:: Exercise inputs ::

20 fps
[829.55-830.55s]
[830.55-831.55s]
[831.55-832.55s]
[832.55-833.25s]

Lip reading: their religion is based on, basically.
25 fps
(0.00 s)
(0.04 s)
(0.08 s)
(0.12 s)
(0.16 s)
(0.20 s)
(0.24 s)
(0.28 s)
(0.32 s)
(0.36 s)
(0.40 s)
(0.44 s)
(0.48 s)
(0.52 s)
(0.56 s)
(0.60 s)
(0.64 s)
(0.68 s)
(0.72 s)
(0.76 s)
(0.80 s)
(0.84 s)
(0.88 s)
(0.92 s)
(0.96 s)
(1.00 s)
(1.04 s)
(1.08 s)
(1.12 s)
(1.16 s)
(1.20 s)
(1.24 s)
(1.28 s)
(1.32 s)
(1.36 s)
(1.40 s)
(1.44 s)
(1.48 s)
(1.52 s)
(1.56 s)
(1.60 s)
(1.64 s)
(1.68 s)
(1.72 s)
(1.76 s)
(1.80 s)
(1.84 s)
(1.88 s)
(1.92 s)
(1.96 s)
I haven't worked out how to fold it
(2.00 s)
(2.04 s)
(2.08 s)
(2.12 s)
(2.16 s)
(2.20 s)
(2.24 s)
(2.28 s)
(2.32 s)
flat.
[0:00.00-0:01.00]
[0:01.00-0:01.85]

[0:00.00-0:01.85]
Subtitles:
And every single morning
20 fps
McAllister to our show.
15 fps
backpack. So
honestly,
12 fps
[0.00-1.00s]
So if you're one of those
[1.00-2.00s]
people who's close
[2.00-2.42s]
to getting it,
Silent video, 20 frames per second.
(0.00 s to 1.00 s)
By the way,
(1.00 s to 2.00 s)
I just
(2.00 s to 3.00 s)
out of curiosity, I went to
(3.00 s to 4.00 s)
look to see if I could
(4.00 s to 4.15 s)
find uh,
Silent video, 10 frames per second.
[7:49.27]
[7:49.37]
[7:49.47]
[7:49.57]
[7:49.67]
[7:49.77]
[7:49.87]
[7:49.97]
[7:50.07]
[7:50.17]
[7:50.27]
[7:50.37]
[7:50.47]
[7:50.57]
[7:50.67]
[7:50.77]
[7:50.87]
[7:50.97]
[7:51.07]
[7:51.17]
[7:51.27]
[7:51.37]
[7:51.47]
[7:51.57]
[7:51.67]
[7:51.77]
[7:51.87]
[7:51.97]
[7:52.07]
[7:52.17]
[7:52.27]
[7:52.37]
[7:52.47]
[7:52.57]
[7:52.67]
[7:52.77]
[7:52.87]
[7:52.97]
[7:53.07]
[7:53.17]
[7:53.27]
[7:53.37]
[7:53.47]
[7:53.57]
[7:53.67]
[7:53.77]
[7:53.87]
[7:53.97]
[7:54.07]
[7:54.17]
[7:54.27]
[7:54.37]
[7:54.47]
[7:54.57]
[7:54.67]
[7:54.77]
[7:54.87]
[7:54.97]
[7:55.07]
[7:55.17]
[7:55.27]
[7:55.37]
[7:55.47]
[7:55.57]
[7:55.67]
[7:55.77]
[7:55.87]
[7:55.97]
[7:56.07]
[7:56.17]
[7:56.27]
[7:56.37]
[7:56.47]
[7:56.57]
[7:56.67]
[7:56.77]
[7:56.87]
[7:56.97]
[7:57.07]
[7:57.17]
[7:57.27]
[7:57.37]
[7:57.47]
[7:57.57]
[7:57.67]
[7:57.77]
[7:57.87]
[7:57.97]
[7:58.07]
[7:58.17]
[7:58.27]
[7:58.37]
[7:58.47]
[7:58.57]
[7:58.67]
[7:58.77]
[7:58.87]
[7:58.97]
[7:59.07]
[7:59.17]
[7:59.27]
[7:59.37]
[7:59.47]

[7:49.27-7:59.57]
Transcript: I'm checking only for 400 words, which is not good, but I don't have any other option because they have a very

:::

> Action item:
Return all of the material precisely as written.

> Task answer:
20 fps
[829.55-830.55s]
[830.55-831.55s]
[831.55-832.55s]
[832.55-833.25s]

Lip reading: their religion is based on, basically.
25 fps
(0.00 s)
(0.04 s)
(0.08 s)
(0.12 s)
(0.16 s)
(0.20 s)
(0.24 s)
(0.28 s)
(0.32 s)
(0.36 s)
(0.40 s)
(0.44 s)
(0.48 s)
(0.52 s)
(0.56 s)
(0.60 s)
(0.64 s)
(0.68 s)
(0.72 s)
(0.76 s)
(0.80 s)
(0.84 s)
(0.88 s)
(0.92 s)
(0.96 s)
(1.00 s)
(1.04 s)
(1.08 s)
(1.12 s)
(1.16 s)
(1.20 s)
(1.24 s)
(1.28 s)
(1.32 s)
(1.36 s)
(1.40 s)
(1.44 s)
(1.48 s)
(1.52 s)
(1.56 s)
(1.60 s)
(1.64 s)
(1.68 s)
(1.72 s)
(1.76 s)
(1.80 s)
(1.84 s)
(1.88 s)
(1.92 s)
(1.96 s)
I haven't worked out how to fold it
(2.00 s)
(2.04 s)
(2.08 s)
(2.12 s)
(2.16 s)
(2.20 s)
(2.24 s)
(2.28 s)
(2.32 s)
flat.
[0:00.00-0:01.00]
[0:01.00-0:01.85]

[0:00.00-0:01.85]
Subtitles:
And every single morning
20 fps
McAllister to our show.
15 fps
backpack. So
honestly,
12 fps
[0.00-1.00s]
So if you're one of those
[1.00-2.00s]
people who's close
[2.00-2.42s]
to getting it,
Silent video, 20 frames per second.
(0.00 s to 1.00 s)
By the way,
(1.00 s to 2.00 s)
I just
(2.00 s to 3.00 s)
out of curiosity, I went to
(3.00 s to 4.00 s)
look to see if I could
(4.00 s to 4.15 s)
find uh,
Silent video, 10 frames per second.
[7:49.27]
[7:49.37]
[7:49.47]
[7:49.57]
[7:49.67]
[7:49.77]
[7:49.87]
[7:49.97]
[7:50.07]
[7:50.17]
[7:50.27]
[7:50.37]
[7:50.47]
[7:50.57]
[7:50.67]
[7:50.77]
[7:50.87]
[7:50.97]
[7:51.07]
[7:51.17]
[7:51.27]
[7:51.37]
[7:51.47]
[7:51.57]
[7:51.67]
[7:51.77]
[7:51.87]
[7:51.97]
[7:52.07]
[7:52.17]
[7:52.27]
[7:52.37]
[7:52.47]
[7:52.57]
[7:52.67]
[7:52.77]
[7:52.87]
[7:52.97]
[7:53.07]
[7:53.17]
[7:53.27]
[7:53.37]
[7:53.47]
[7:53.57]
[7:53.67]
[7:53.77]
[7:53.87]
[7:53.97]
[7:54.07]
[7:54.17]
[7:54.27]
[7:54.37]
[7:54.47]
[7:54.57]
[7:54.67]
[7:54.77]
[7:54.87]
[7:54.97]
[7:55.07]
[7:55.17]
[7:55.27]
[7:55.37]
[7:55.47]
[7:55.57]
[7:55.67]
[7:55.77]
[7:55.87]
[7:55.97]
[7:56.07]
[7:56.17]
[7:56.27]
[7:56.37]
[7:56.47]
[7:56.57]
[7:56.67]
[7:56.77]
[7:56.87]
[7:56.97]
[7:57.07]
[7:57.17]
[7:57.27]
[7:57.37]
[7:57.47]
[7:57.57]
[7:57.67]
[7:57.77]
[7:57.87]
[7:57.97]
[7:58.07]
[7:58.17]
[7:58.27]
[7:58.37]
[7:58.47]
[7:58.57]
[7:58.67]
[7:58.77]
[7:58.87]
[7:58.97]
[7:59.07]
[7:59.17]
[7:59.27]
[7:59.37]
[7:59.47]

[7:49.27-7:59.57]
Transcript: I'm checking only for 400 words, which is not good, but I don't have any other option because they have a very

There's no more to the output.